Will a politician really say “no” to all those people next time?

What would happen to the economy if it expected another bailout for everyone, but didn’t get it?

Policymakers were dumb enough to let Lehman Brothers fail. I don’t think they’ll make the same mistake again. Which is ironic because it suggests you get moral hazard by letting a firm fail too. If the consequences are so bad that nobody would do it ever again, it reaffirms the need to bail out everyone.

At some point in all this, government debt reaches absurd levels. But there’s another underlying issue which never gets any mention in the media. Because it sounds rather harsh.

Undermining the economy

If you save businesses that fail, you also support failure. Now this may not apply to those businesses which have been struck down by government-imposed lockdowns. If the government is going to introduce policies that cause a business to fail, it should compensate it. Or not do so in the first place…

But consider the broader situation. Business failures free up resources for better use. That’s part of how an economy grows – by improving productivity. The economist Joseph Schumpeter called it “creative destruction”.

Keeping resources in the hands of those who mismanaged them is asking for a long-term productivity decline. Less economic growth, in other words. Because more productive business is prevented from emerging. We don’t use our resources more efficiently over time.

Less economic growth puts government debt at even more risk than borrowing itself. Because that growth is the only way government economists can make our debt to GDP look respectable. They have to make it a projection about 2050.

Not to worry though. We’ve recently stumbled on to a solution to all this…

Central banks will save the saviours

This is where we get back to our point about moral hazard. It applies to governments too now, not just the financial sector and the economy. That’s our key message today.

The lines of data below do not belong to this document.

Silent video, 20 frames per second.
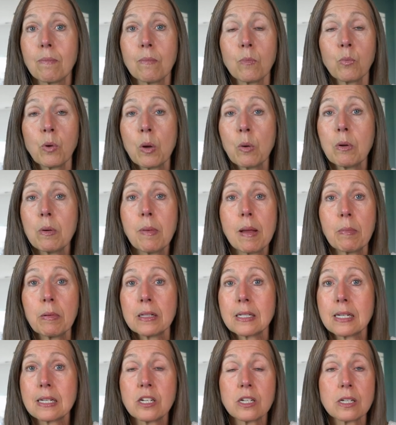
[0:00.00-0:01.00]
be able
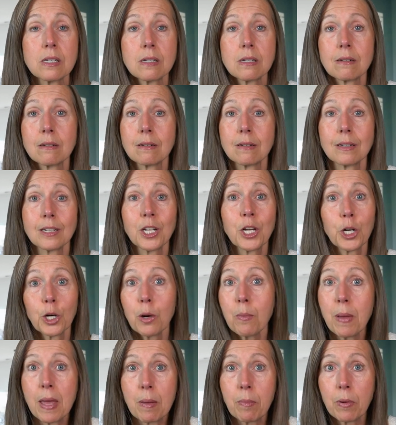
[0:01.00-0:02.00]
to just
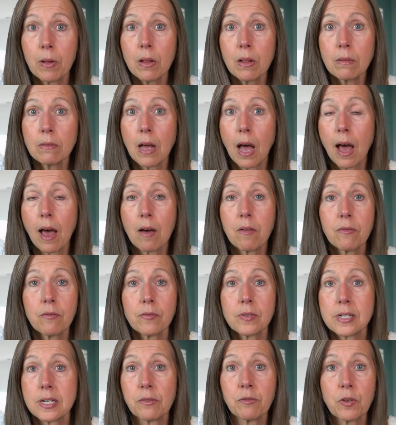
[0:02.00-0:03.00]
cure people of
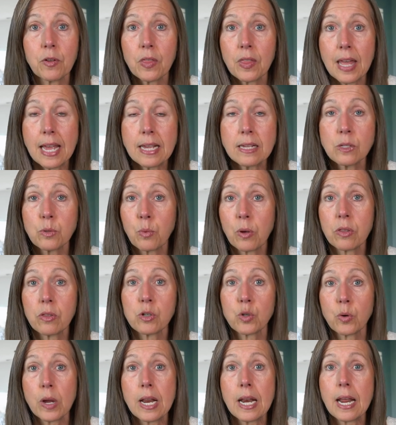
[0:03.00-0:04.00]
different things with
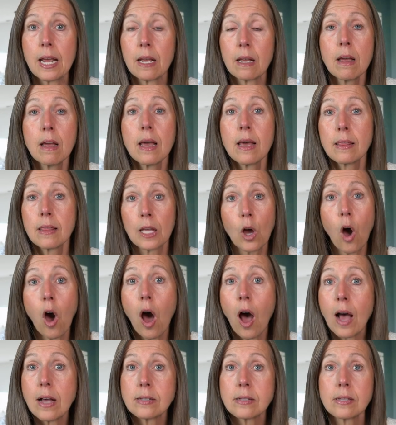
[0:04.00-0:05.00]
treating the
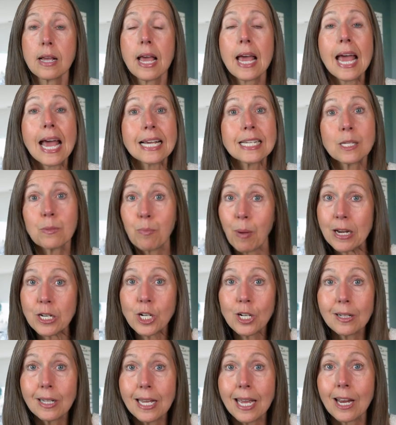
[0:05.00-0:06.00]
cause,
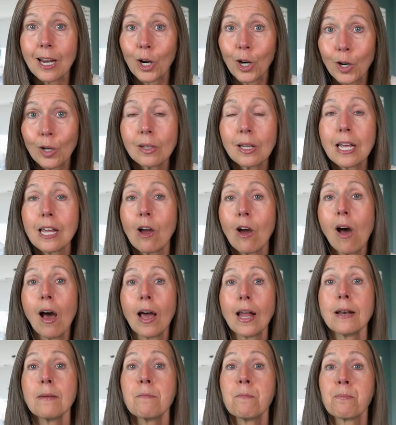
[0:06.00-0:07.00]
especially early
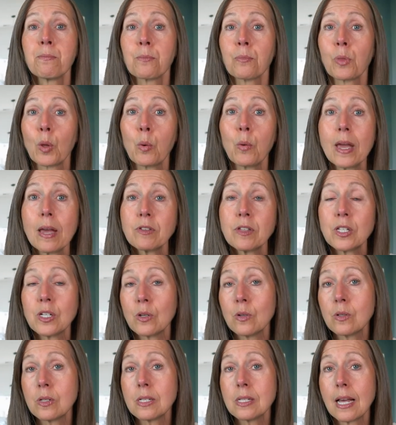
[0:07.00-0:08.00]
on. We have
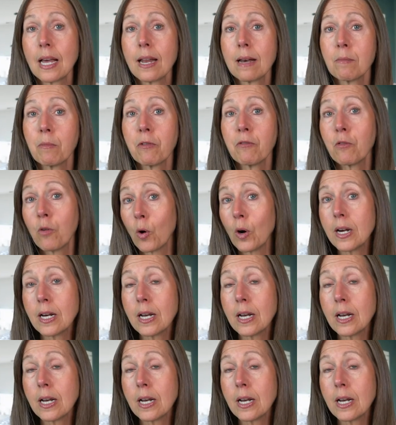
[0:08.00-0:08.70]
students that before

Just as government guarantees helped banks do wild things in 2007, central bank guarantees are helping governments do wild things today. Politicians and the chancellor of the Exchequer especially have nothing to fear now that the money printers are here.

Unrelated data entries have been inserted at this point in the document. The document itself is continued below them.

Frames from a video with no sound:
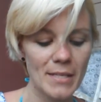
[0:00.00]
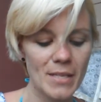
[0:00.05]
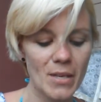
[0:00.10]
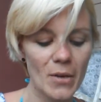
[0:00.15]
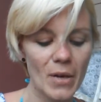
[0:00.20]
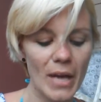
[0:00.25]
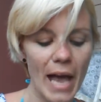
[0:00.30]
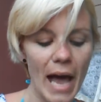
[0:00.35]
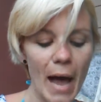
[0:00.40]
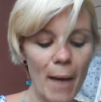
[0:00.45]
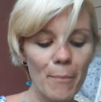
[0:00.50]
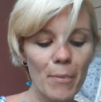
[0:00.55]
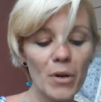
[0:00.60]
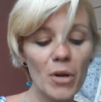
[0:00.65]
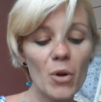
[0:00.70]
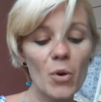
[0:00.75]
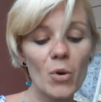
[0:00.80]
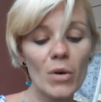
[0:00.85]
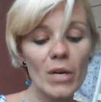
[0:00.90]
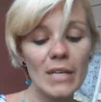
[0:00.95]
So
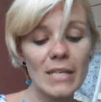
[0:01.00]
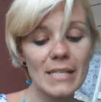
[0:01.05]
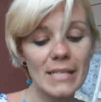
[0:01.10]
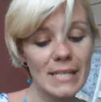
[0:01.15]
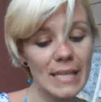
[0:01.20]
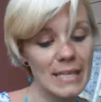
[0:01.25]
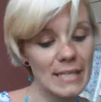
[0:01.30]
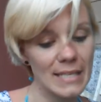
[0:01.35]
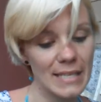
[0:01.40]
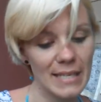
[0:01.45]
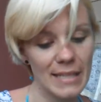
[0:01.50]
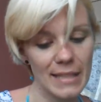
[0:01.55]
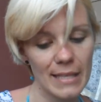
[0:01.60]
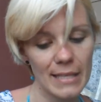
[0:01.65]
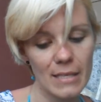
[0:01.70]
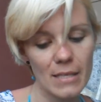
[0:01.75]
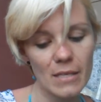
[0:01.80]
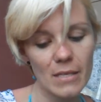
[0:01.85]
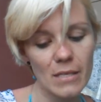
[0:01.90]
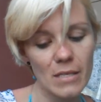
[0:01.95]
Capricorn Ascendant.
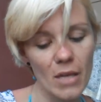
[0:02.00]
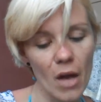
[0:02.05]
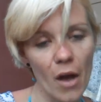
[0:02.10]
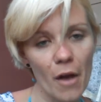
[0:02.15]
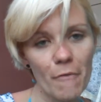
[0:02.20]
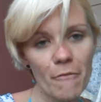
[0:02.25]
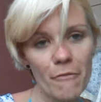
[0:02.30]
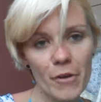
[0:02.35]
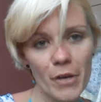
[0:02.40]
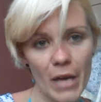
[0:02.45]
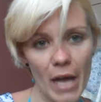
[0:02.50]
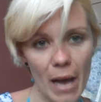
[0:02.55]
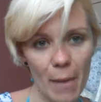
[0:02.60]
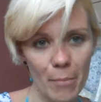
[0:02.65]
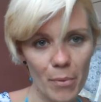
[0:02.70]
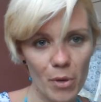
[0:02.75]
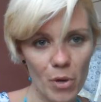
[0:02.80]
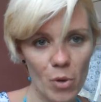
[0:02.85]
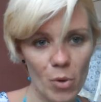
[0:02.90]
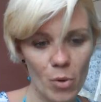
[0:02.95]
This is not for
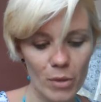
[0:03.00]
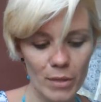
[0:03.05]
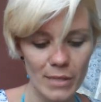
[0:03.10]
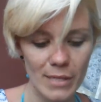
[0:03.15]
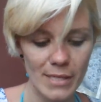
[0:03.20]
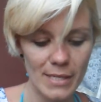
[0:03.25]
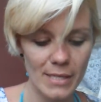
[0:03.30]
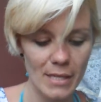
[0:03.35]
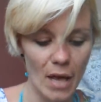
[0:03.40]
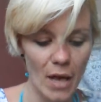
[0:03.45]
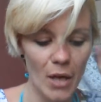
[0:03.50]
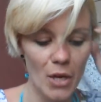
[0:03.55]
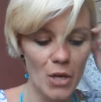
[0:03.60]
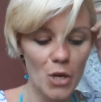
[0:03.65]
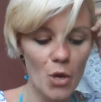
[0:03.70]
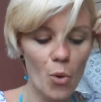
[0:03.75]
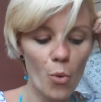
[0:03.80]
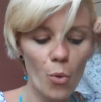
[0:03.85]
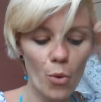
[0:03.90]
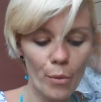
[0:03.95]
Capricorn
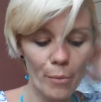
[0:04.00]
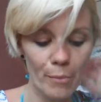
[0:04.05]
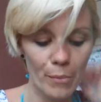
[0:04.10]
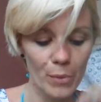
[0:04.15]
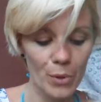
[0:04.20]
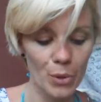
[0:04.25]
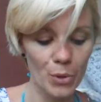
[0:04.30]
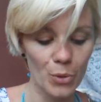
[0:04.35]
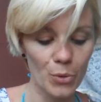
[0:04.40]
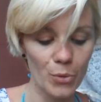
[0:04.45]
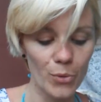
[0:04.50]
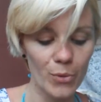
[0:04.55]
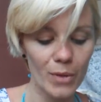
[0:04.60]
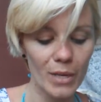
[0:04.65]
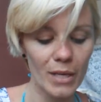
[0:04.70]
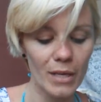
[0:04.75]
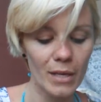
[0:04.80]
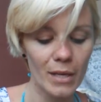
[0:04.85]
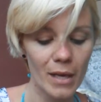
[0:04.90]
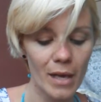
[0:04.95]
Sun or Moon.
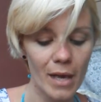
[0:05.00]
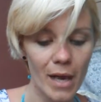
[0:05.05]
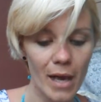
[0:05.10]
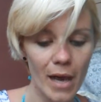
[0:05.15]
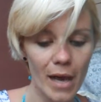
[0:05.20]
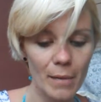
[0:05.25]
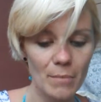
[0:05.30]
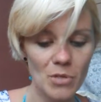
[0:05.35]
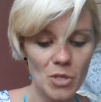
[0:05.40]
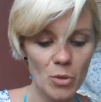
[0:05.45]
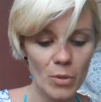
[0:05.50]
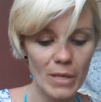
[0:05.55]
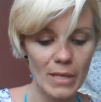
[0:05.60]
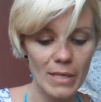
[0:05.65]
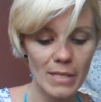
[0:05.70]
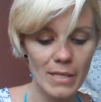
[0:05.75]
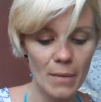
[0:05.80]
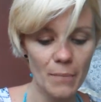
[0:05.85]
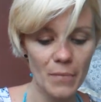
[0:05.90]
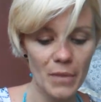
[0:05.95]
I'm
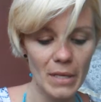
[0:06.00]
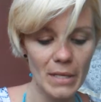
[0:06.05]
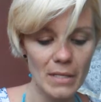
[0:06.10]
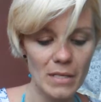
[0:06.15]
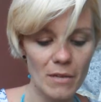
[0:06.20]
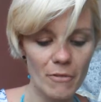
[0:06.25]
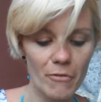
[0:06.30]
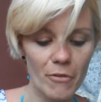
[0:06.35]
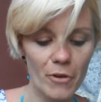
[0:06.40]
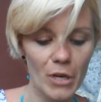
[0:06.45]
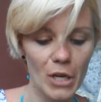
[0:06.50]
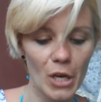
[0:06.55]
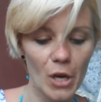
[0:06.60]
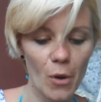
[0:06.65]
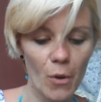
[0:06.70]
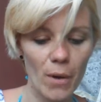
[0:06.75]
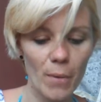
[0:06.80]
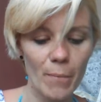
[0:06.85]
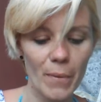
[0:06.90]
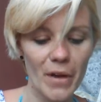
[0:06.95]
doing something different and
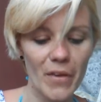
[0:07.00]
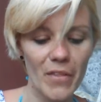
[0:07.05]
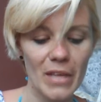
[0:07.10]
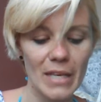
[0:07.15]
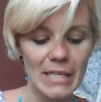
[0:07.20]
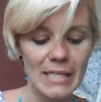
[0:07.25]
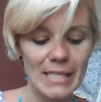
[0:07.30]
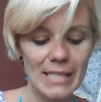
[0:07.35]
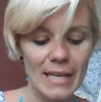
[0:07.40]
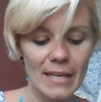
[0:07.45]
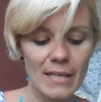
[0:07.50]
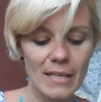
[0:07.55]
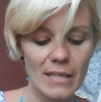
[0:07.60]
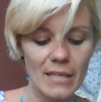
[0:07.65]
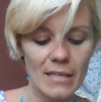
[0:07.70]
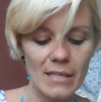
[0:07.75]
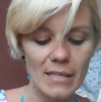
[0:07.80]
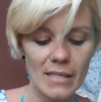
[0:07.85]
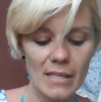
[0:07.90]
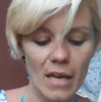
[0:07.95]
going by the
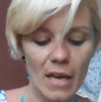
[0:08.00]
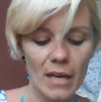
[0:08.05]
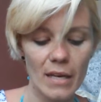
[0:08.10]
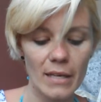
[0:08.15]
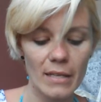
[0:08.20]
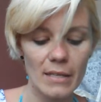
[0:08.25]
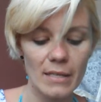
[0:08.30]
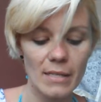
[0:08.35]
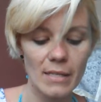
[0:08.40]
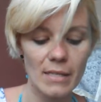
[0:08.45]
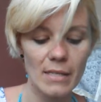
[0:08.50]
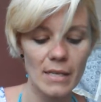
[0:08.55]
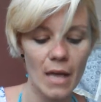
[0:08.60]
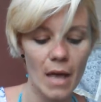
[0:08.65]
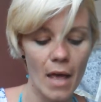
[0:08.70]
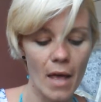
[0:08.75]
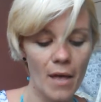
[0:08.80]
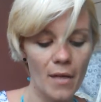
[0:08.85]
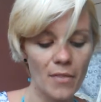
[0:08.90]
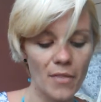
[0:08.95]
Ascendant signs.
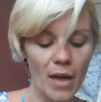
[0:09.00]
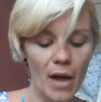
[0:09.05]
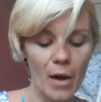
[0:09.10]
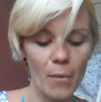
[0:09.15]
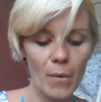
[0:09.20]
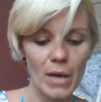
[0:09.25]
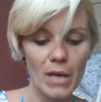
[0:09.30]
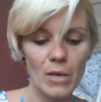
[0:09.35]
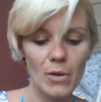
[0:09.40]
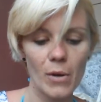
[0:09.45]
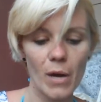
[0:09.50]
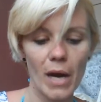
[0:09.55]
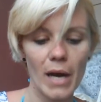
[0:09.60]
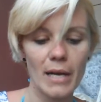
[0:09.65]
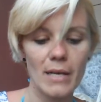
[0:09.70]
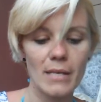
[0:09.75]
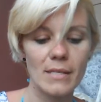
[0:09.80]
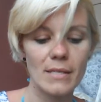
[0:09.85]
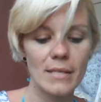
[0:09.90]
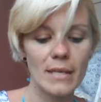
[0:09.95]
That way you
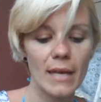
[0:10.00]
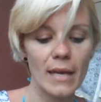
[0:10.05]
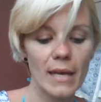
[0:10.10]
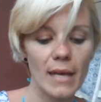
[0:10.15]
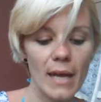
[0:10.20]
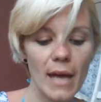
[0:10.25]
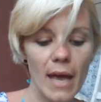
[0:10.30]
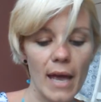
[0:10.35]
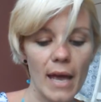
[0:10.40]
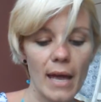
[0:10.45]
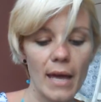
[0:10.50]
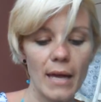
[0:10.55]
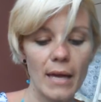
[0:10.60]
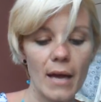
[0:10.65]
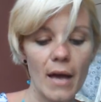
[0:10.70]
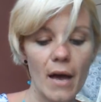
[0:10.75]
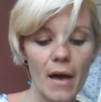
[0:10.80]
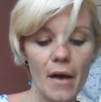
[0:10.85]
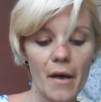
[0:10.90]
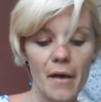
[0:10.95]
guys get a
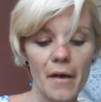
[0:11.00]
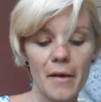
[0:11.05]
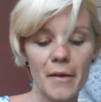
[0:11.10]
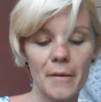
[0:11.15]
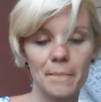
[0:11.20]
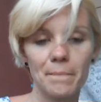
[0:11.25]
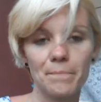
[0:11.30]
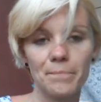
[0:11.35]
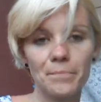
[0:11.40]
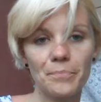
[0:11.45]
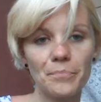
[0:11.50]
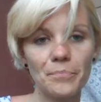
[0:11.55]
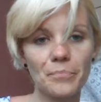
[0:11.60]
um,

It’s no coincidence that the first chancellor to have the Bank of England willing to finance his government is so popular. He has discovered the free money tree.

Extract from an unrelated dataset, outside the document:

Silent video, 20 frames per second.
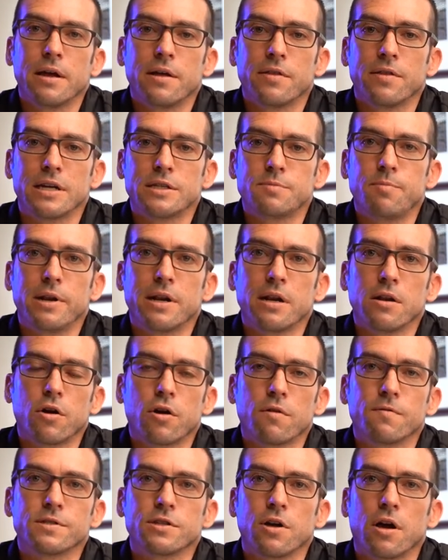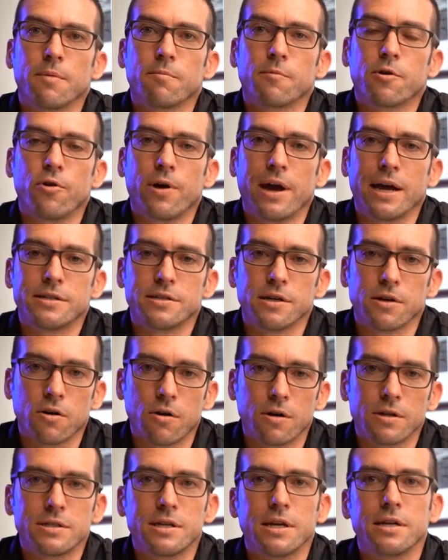they spend a lot of time creating
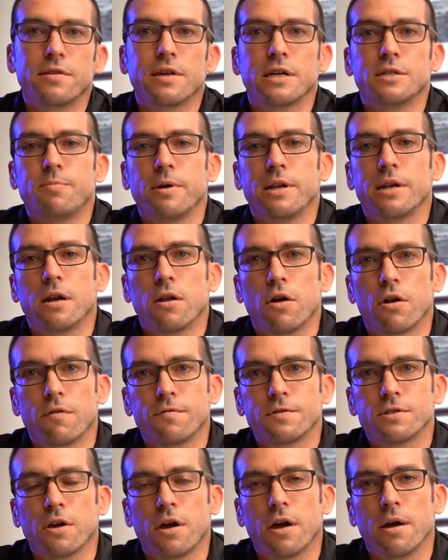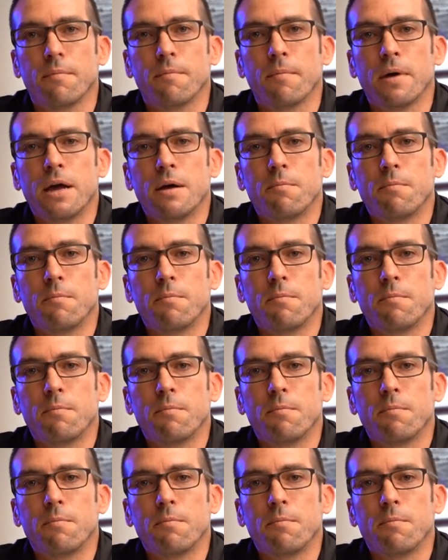content, they spend a lot of time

The Bank of England is one of many central banks helping to finance government deficits. It now owns about 25% of the national debt!

While central banks are printing money, who cares about the deficit?

But, just as the backing of government helped banks misbehave, so too will it encourage governments to.

This makes the productivity issue discussed earlier even worse. Nothing is less productive than government spending.

Learning from lockdown

Governments now know they can intervene and spend more than they ever thought possible. What’ll they do with these new-found powers?

Universal Basic Income? Bailouts for everyone? Abolish cash? Negative interest rates? Impose central bank digital currencies?

The only thing stopping these policies in the past was mantras like austerity, calling spending “taxpayer money”, and the insistence that we couldn’t possibly finance such programmes. But now we know we can, in the short run at least. So, prepare for more of them, not less.

How? In an age where government control is expanding in leaps and bounds, it’ll pay more than ever for investors who can manage their own affairs well. Investors who take back control where they can.

You’ll be nimbler to dodge the threats like taxes and take advantage of the opportunities like Brexit.